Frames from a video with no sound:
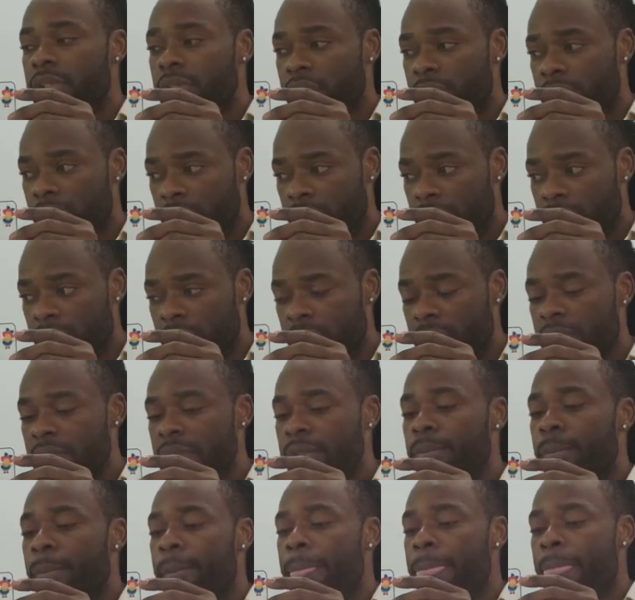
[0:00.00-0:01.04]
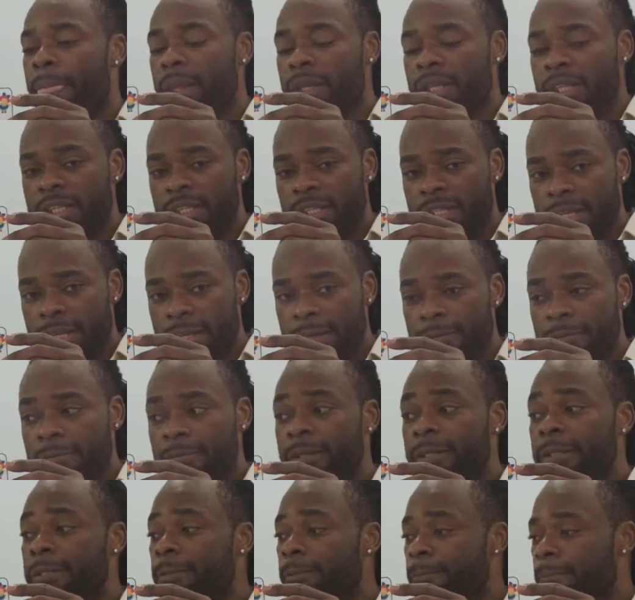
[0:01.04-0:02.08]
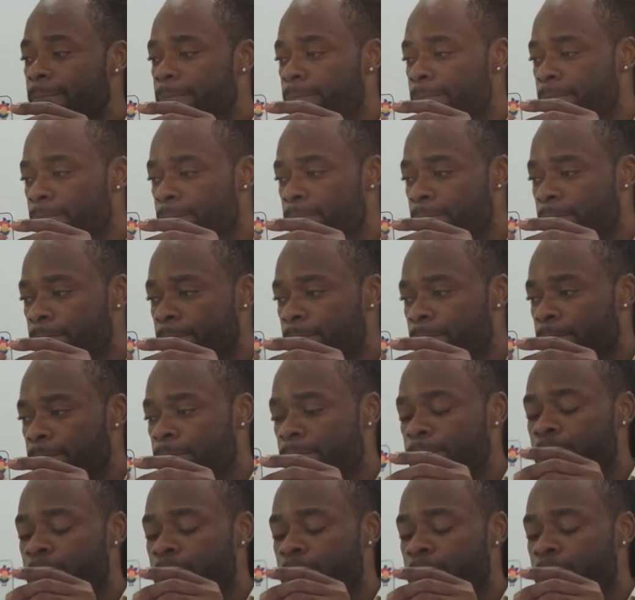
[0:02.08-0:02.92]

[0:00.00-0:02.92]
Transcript: Use a variety of teaching methods to cater to different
=======
**Instructions to follow**:
The copy must begin at the line containing "[0:00.00-0:01.04]" and end at the last line of the data above, with every line retyped exactly and no pictures included.

**Your solution**:
[0:00.00-0:01.04]
[0:01.04-0:02.08]
[0:02.08-0:02.92]

[0:00.00-0:02.92]
Transcript: Use a variety of teaching methods to cater to different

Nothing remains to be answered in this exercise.